2004 FEB 5 - (NewsRx.com & NewsRx.net) -- The dramatic drop in prescriptions for postmenopausal hormone replacement therapy after the risks of long-term estrogen/progestin use were announced suggests that physicians respond more readily to new clinical evidence than previously observed, say researchers at the Stanford University School of Medicine.

However, the researchers add that a study of the impact of hormone therapy findings, along with a separate analysis of a clinical trial involving a blood pressure medication, indicate that the physician response may be faster and more complete when the evidence is widely publicized through the news media and discussed by the general public.

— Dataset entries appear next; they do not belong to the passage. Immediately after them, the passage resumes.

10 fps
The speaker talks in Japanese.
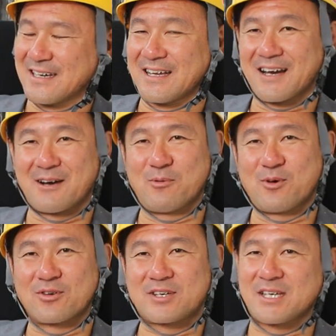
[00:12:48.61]
なんか
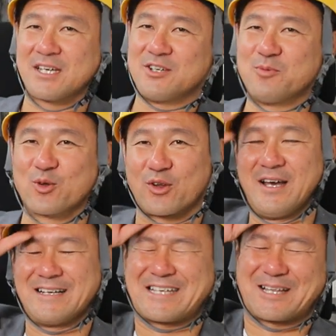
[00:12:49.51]
もうキルモードに
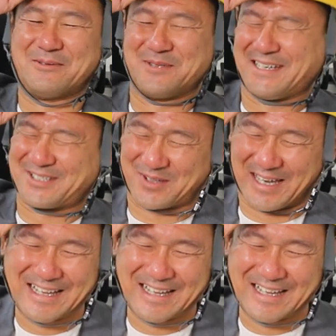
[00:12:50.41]
なっちゃったもんねちょっとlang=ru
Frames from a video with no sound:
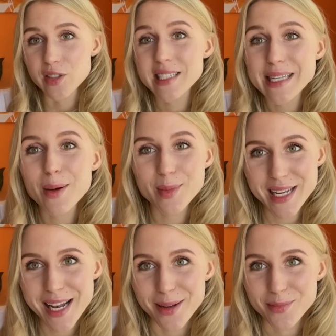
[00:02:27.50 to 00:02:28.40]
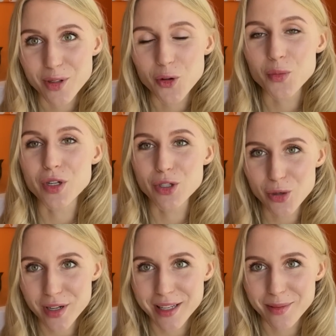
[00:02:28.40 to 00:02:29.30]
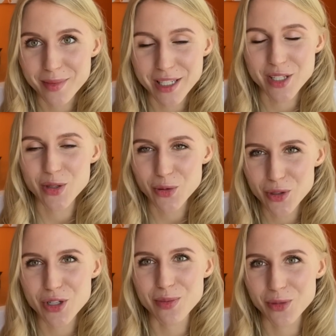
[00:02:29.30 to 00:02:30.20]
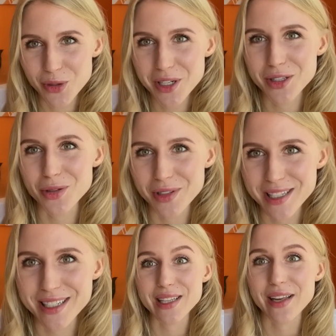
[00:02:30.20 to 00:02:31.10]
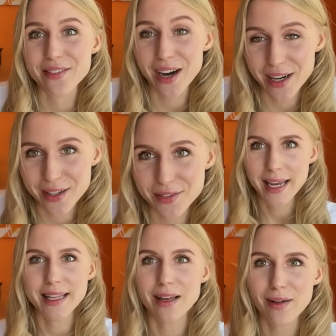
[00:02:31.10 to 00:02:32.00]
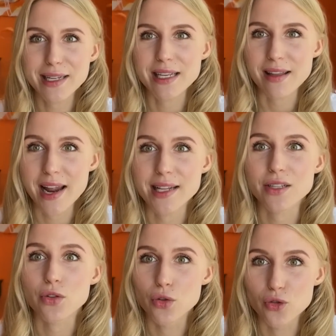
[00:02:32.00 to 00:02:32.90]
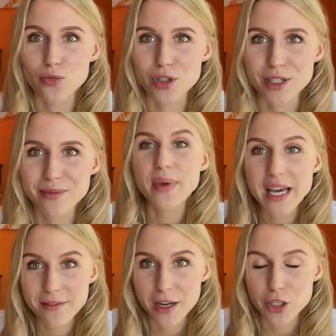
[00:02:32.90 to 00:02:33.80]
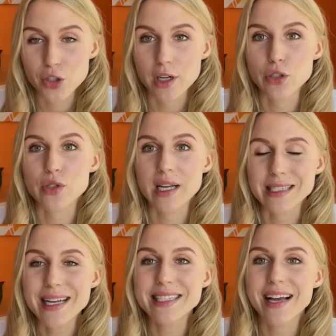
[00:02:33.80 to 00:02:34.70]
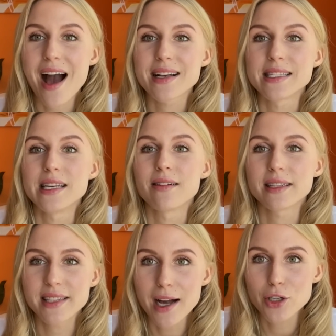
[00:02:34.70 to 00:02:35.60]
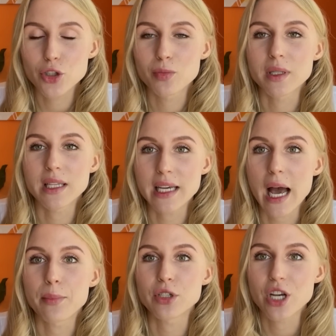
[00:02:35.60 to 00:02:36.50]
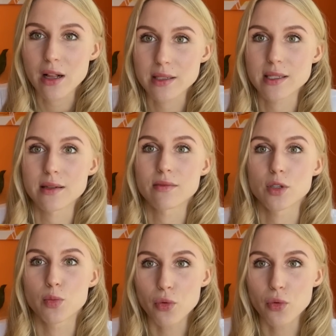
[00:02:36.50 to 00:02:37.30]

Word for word: на самом деле у Миджорни есть очень много других лайфхаков. И давайте нырять глубже. Первое, что я хочу сказать, как сделать так, чтобы ты общался сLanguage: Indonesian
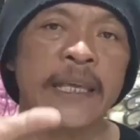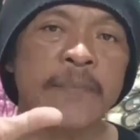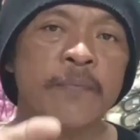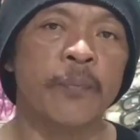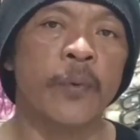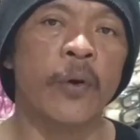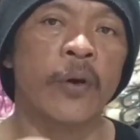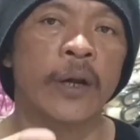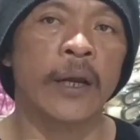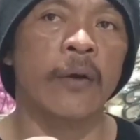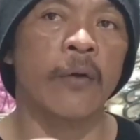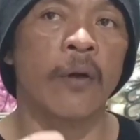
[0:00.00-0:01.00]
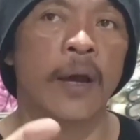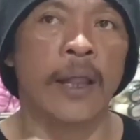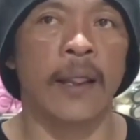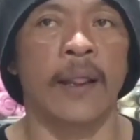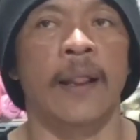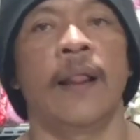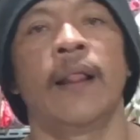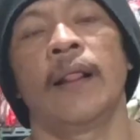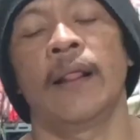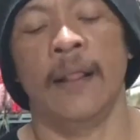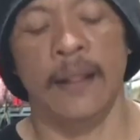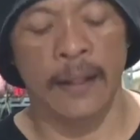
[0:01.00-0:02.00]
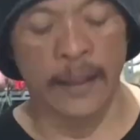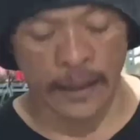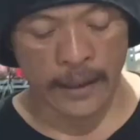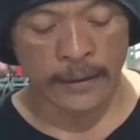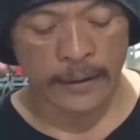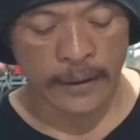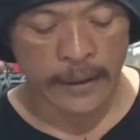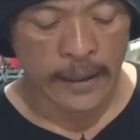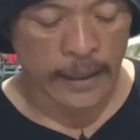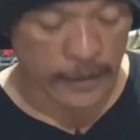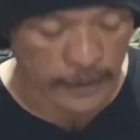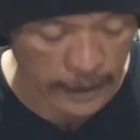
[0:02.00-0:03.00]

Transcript: impor dan lokal ya kitaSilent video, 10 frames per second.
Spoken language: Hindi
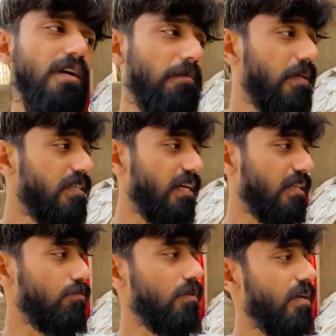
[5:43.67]
मैं
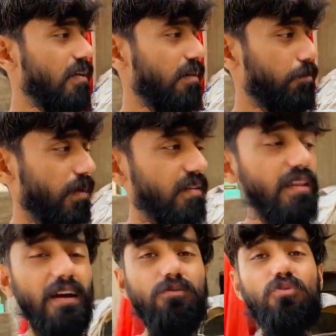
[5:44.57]
चाहता हूँ कि
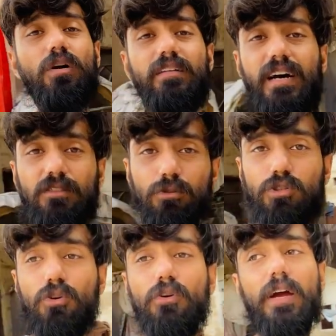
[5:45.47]
परिंदा है उसको आज़ाद तो
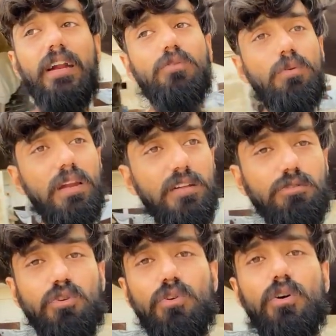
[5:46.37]
छोड़ो यार खुला तो
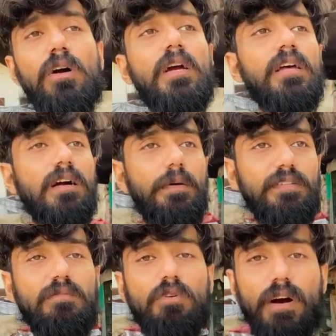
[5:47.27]
छोड़ो कम अज़
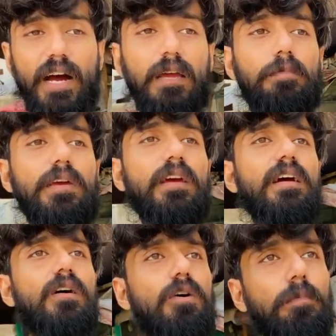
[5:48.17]
कम वो खाए
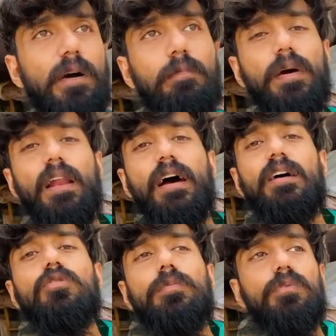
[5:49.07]
पिए और पर
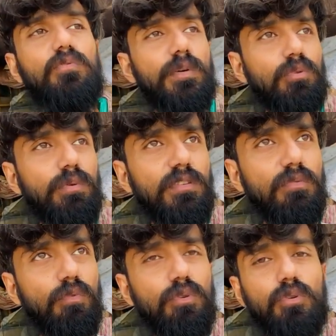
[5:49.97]
फैलाए तो फिर उसमें थोड़ी सी
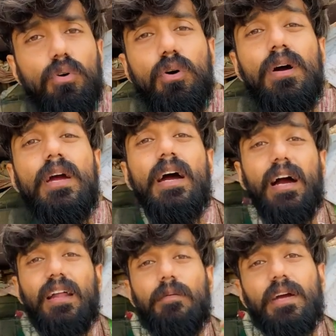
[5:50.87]
वो तो हो
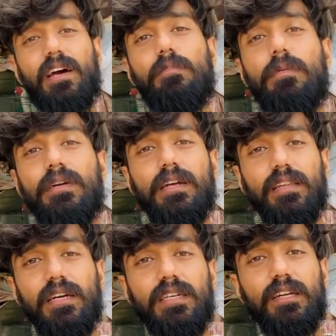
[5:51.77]
अगर हमें घर में बंद कर
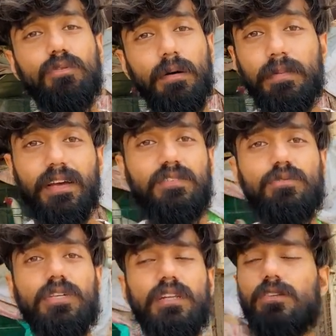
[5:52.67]
दिया जाए तो हम कैसे
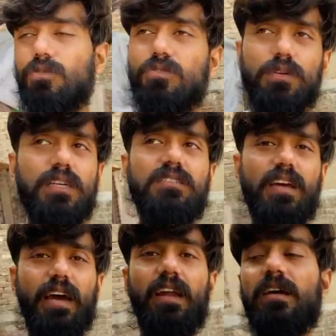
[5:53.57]
हो जाते हैं तो इस वजह से
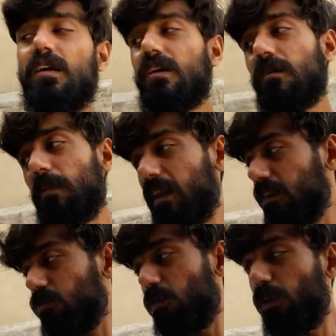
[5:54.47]
यार मैंने
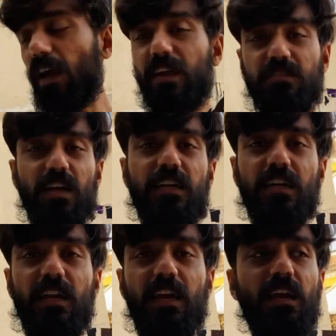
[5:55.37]
इसको बुलाया सेट
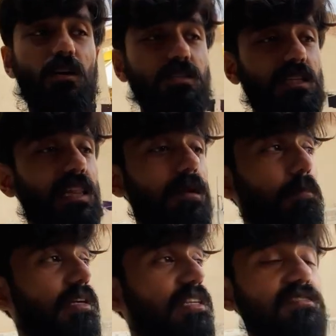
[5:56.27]
करके और जल्दी
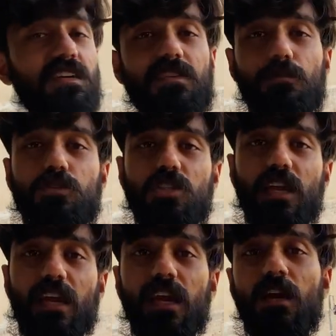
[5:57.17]
पीजन्स का सब कुछ
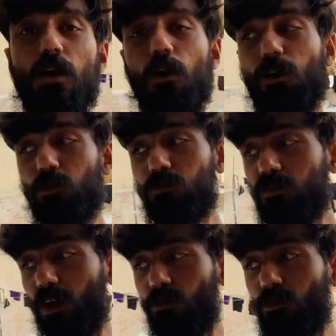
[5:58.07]
करके और उन
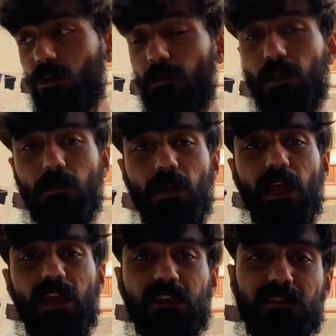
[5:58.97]
सारों को ना फिर मैं
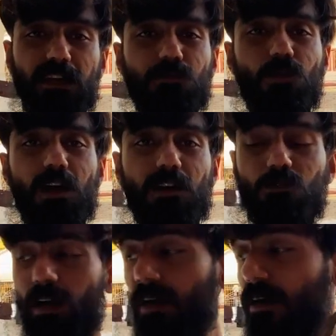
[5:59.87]
एक साथ खुला
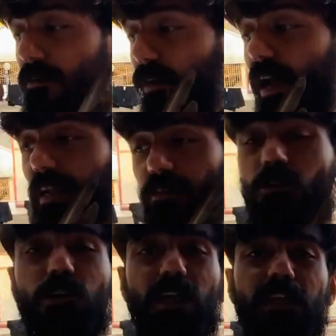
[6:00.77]
करूँगा फिलहाल
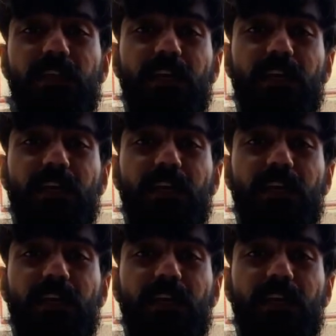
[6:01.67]
इसको ट्रेनिंग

Randall Stafford, MD, PhD, assistant professor of medicine at the Stanford Prevention Research Center and senior author of the two studies, said the findings suggest that consumers and the media play a pivotal role - one that is often overlooked by scientists - in establishing the pace at which clinical trial findings are translated into actions that improve public health.

"Our research provides reassurance that physicians will respond to new evidence," Stafford said. "Our work doesn't necessarily contradict past studies, which cast doubt on that process, but it illustrates the conditions under which physicians are most likely to respond. In particular, special circumstances may be required to engender the response that we observed."

The two studies appear in the Jan. 7 issue of the Journal of the American Medical Association.

Stafford said he and his colleagues wanted to examine whether evidence that a drug did more harm than good spurred physicians to change their practices. "In the ideal, medicine should be based on the most up-to-date clinical information that has solid evidence behind it," he said. "Yet past studies indicate that physicians don't necessarily switch their practices either completely or rapidly in response to new evidence."

For both studies, Stafford and his colleagues analyzed a national database to determine the number of prescriptions filled by pharmacies for the drugs in question. They also used a national survey of office-based physicians to determine the number of office visits at which the medications were either newly prescribed or continued. The combination of data helped them track changes in physician practice since the mid-1990s.